I smiled. "The one and only. Your attitude remains unchanged, I see."
"I ain't da one wit' an attitude problem. Lissen, I'm just here ta fix da pipes 'neat' da sink. Ya mind?"
"Not at all. Mind if I watch? My ride's not due for a while."
For a few minutes, I watched him unscrew pipes. I guess he saves his tentacles for when he needs them. Then I decided to broach the subject I'd been thinking about since I last saw him.
"You weren't entirely fair, you know."
"Back at the bar."
"Lissen, I just toldja, you wanna get on wit' yer lives, do it. Ya wanna sit 'n' cry, fine. But'cha do one 'ting 'n' say anudder ... not too smart."
I nodded. "Agreed. If we were just depressed about our condition, we'd be pretty dumb."
He looked out from under the sink. "Sure. Ya gotta work wit' what'cha got."
"Oh, we do. I mean, our conditions are inconvenient, sure ... but who wants an easy life?"
"But when you told us we were crying over nothing ... "
"Hey, your business."
"Ohhh, no. You made the point, now let's follow it up."
He went back to work on the sink, but I decided he could hear me anyway. I continued. "See, you said we were just bellyaching. Now, if we were just upset over our conditions, our appearance, stuff like that, sure, that'd be dumb. But we aren't."
"Really", I said. "Most of us have gotten used to ourselves. No, we're mainly upset because we're getting killed and maimed."
He peeped out from beneath the sink. "It's dat bad out dere?"
I grimaced. "One of the barmaids got shot a while back because she was a SCAB. Mind you, she could've avoided it."

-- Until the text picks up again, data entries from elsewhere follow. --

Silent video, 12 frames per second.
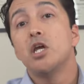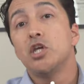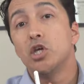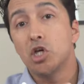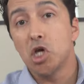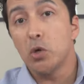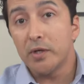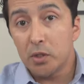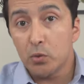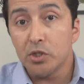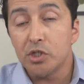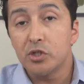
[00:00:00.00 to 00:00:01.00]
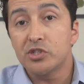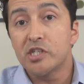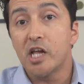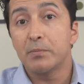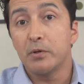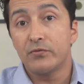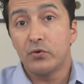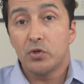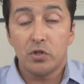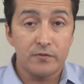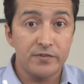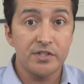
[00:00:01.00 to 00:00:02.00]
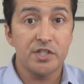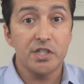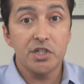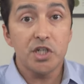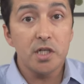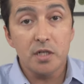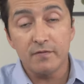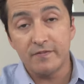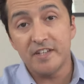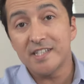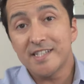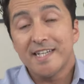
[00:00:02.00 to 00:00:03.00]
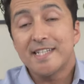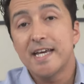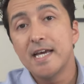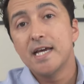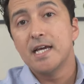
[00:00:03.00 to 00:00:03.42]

You go and do it yourself before your physician visit.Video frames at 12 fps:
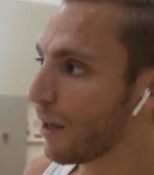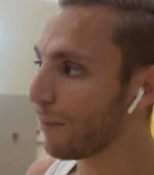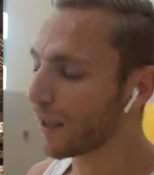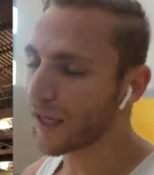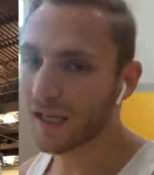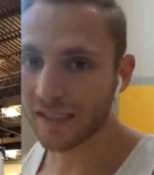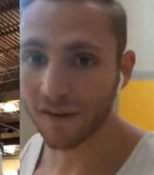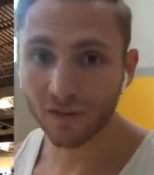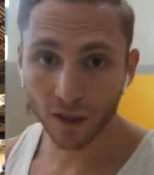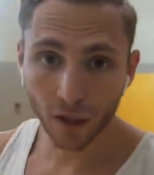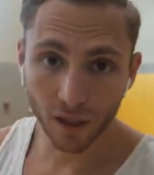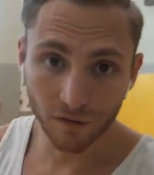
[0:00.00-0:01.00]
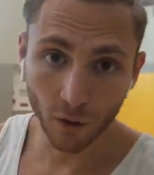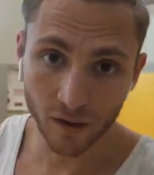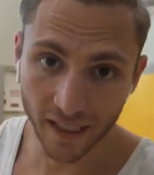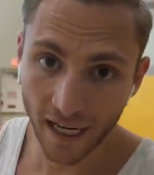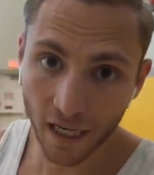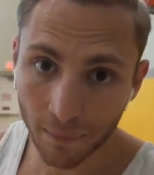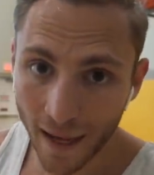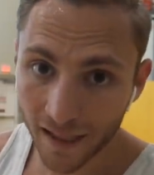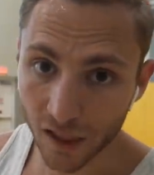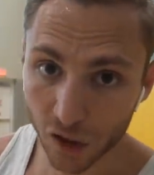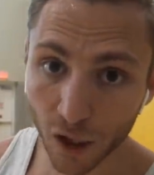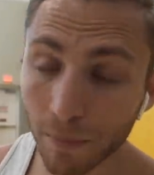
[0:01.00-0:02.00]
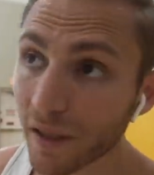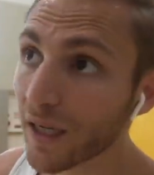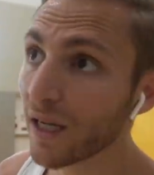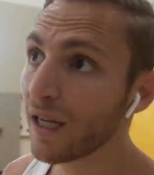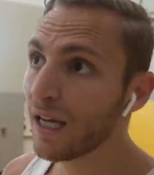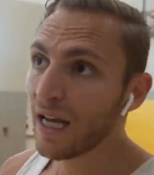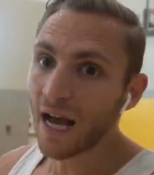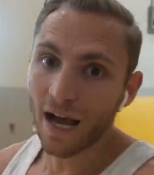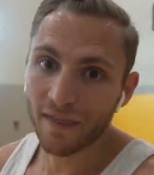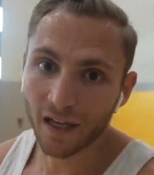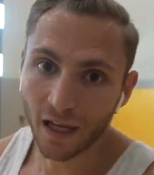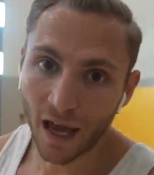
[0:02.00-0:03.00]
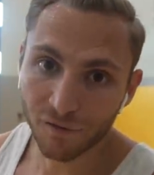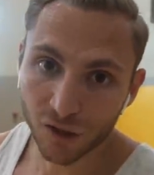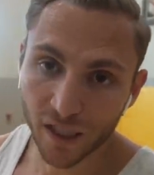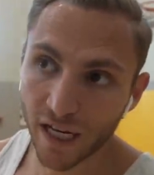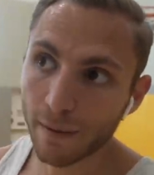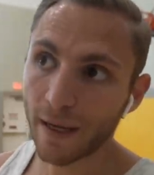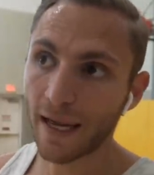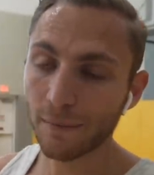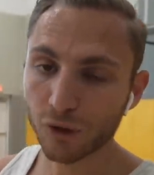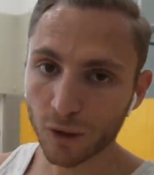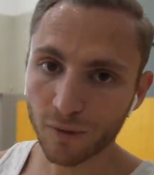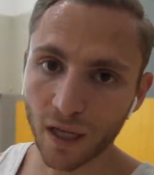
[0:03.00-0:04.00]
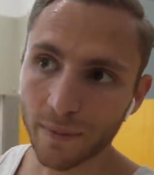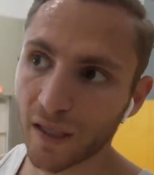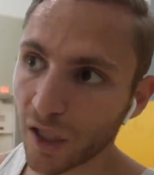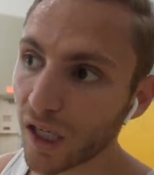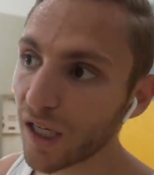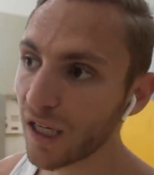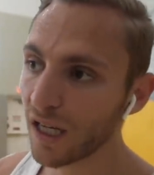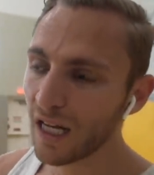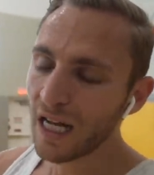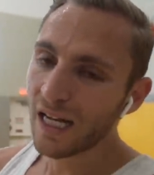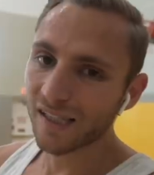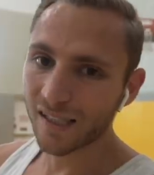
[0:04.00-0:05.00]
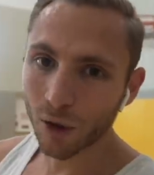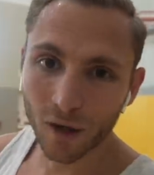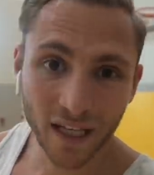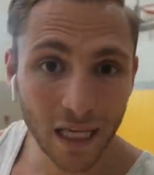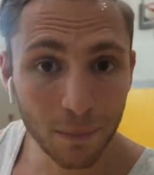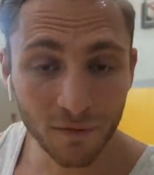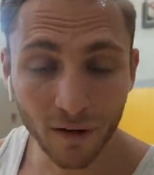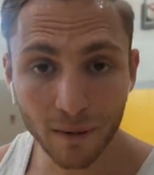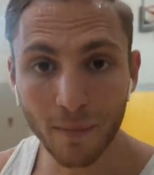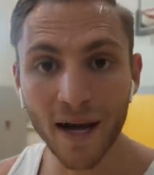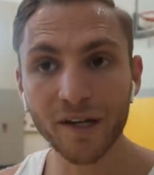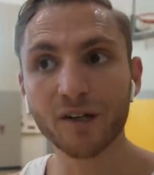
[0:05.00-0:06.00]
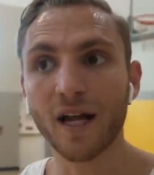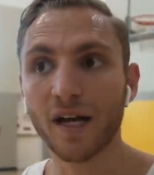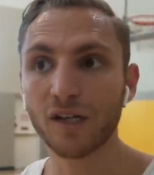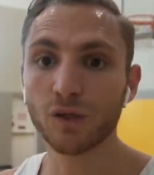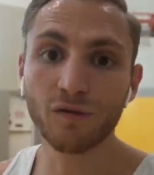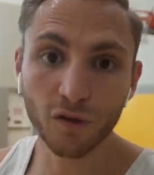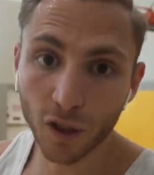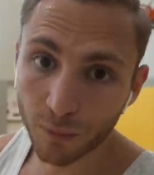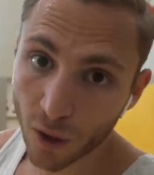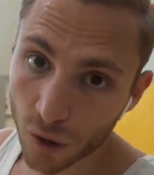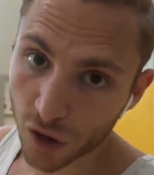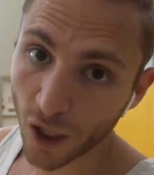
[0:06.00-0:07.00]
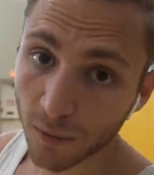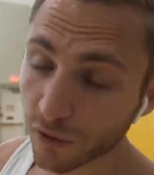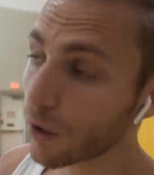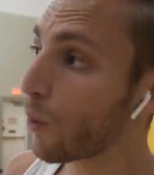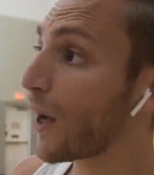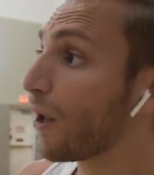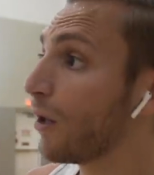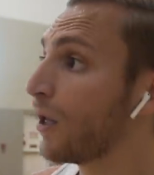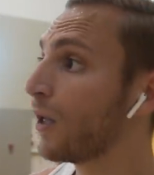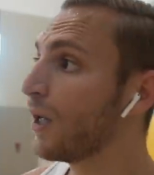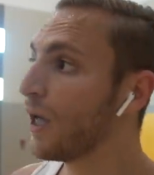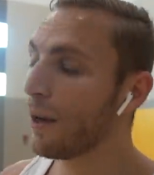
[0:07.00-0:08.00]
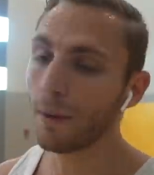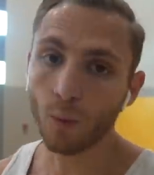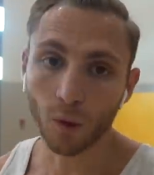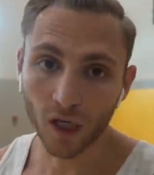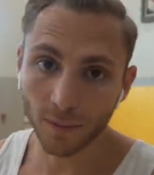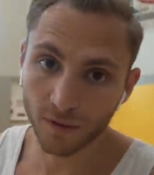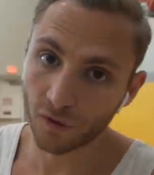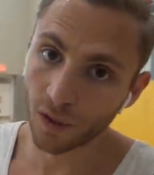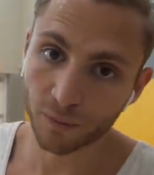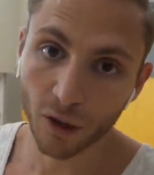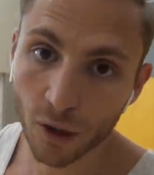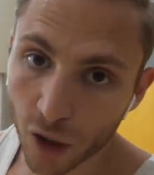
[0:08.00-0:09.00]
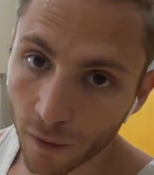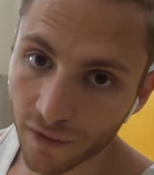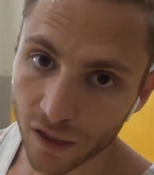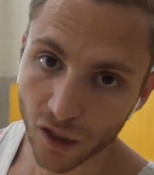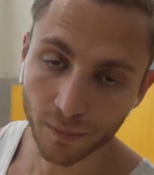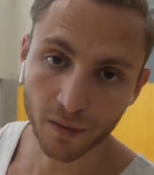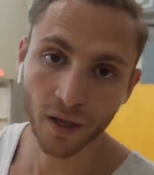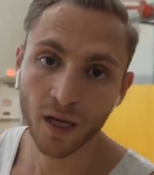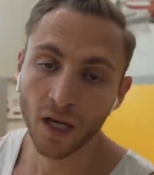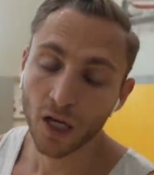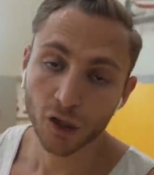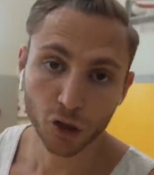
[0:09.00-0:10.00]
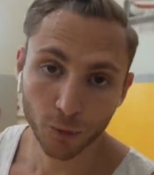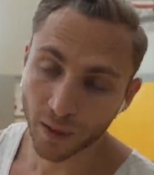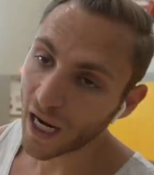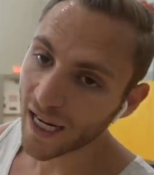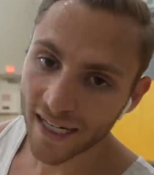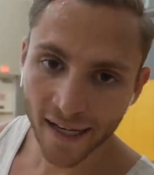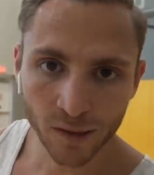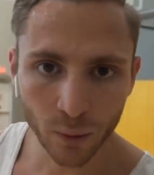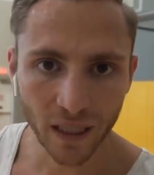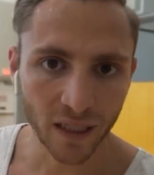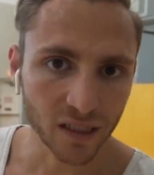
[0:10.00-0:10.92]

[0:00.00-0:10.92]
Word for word: But uh, definitely looking forward to getting back to jumping. I think after today, my hamstring will probably be good. Still gonna keep it very minor, not gonna do full approach jumps for a while, but work up to full approach, hopefully jump super high next week.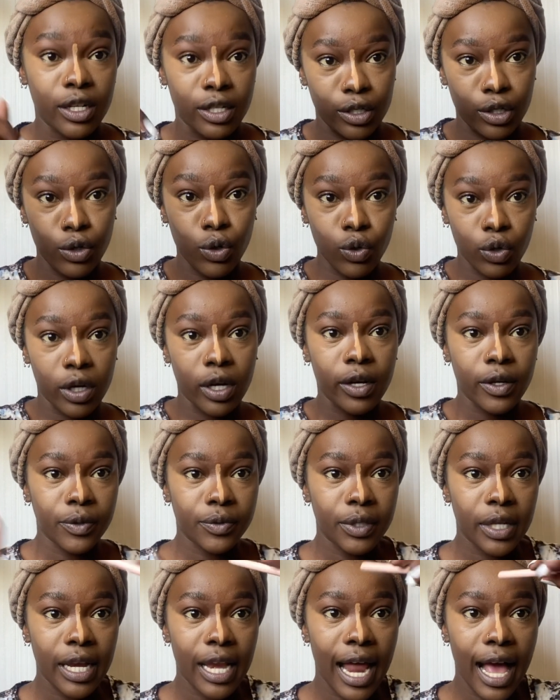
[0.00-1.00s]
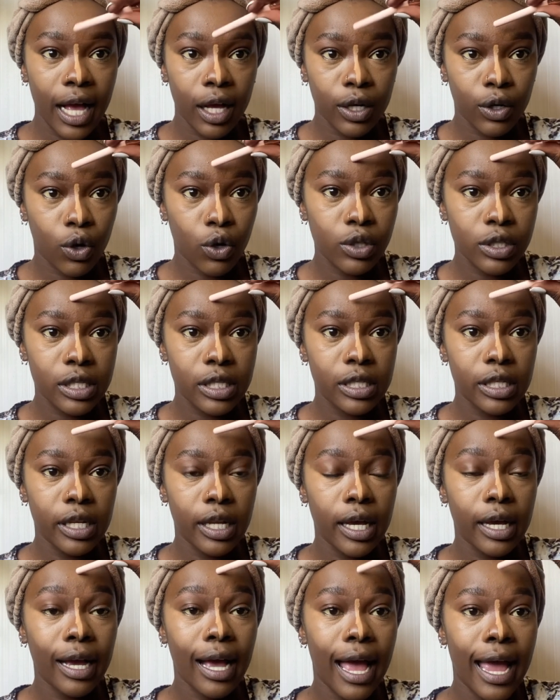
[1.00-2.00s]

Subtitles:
Look, lang concealer in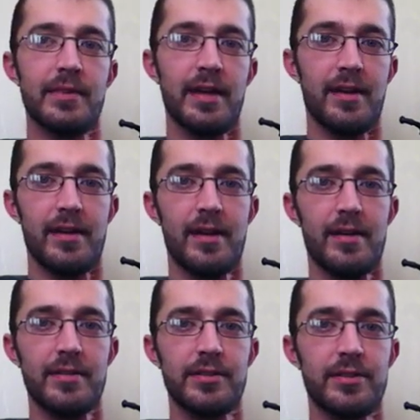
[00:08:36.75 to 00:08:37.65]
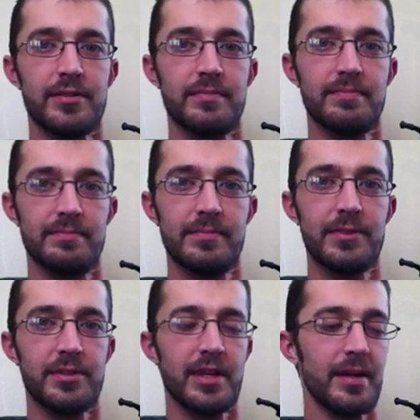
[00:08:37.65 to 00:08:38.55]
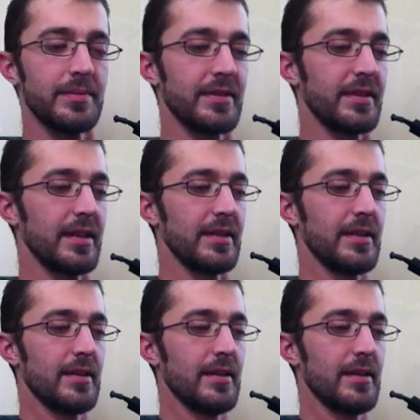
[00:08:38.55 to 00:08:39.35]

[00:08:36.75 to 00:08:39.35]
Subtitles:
in your times of need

"Oh, she could've just let me die."
That stopped him cold. "You was gonna die?"
"Pretty likely. I was busy keeping another guy from caving in my skull."
"Not to mention the guy who got a faceful of pepper spray waiting at the crosswalk and nearly put his eyes out with his own claws, the Firsters who tried to stiff a company on the grounds they were SCABS, the ... "
"Hey, I get da point, already! Ya wanna turn on da water?"
I did. "Then, of course, there's Barnes."
"Ahh, there's lotsa politicians."
"True. But the movement that almost got him elected wants to declare all SCABS below a vertain percentage of human form to be animals."
"Nope. Donnie'd likely be put in a barn. Colleen in a kennel. And some of the others ... " I shook my head. "Some of 'em wouldn't make it to morning."
"C'mon. He couldn' do dat. Turn off da water now."
I did. "Not in so many words ... but remember his campaign speech. All SCABS who had lost the ability to communicate due to the disease would be declared animals. That takes out every full 'morph in the city. Not to mention Donnie, Colleen, maybe even Buck ... all of 'em, just ... well ... officially dead."
The plumber shook his head sadly. "Jee-zusschristonnacrutch."
I smirked sadly. "Not my words, but I share the sentiment."
"So why'd'ja light inta me before?"
I chuckled. "Simple. The last five people who said someone around me was getting worked up over nothing were Human First'ers. They started off with "Ah, there's nothing to complain about", and wound up with "Because you're lucky to be alive, you sorry piles of garbage". They weren't that nice, of course ... "
"Yeah. I get da pitcher."
I smiled sadly. "Listen. You had a lot of good points. But next time, get more info before telling someone what they should and shouldn't get upset over, huh?"
He smiled and waved a wrench at me. "Hey. No promises."
"Gotcha. Well, I'd best be going. My play starts in a few hours."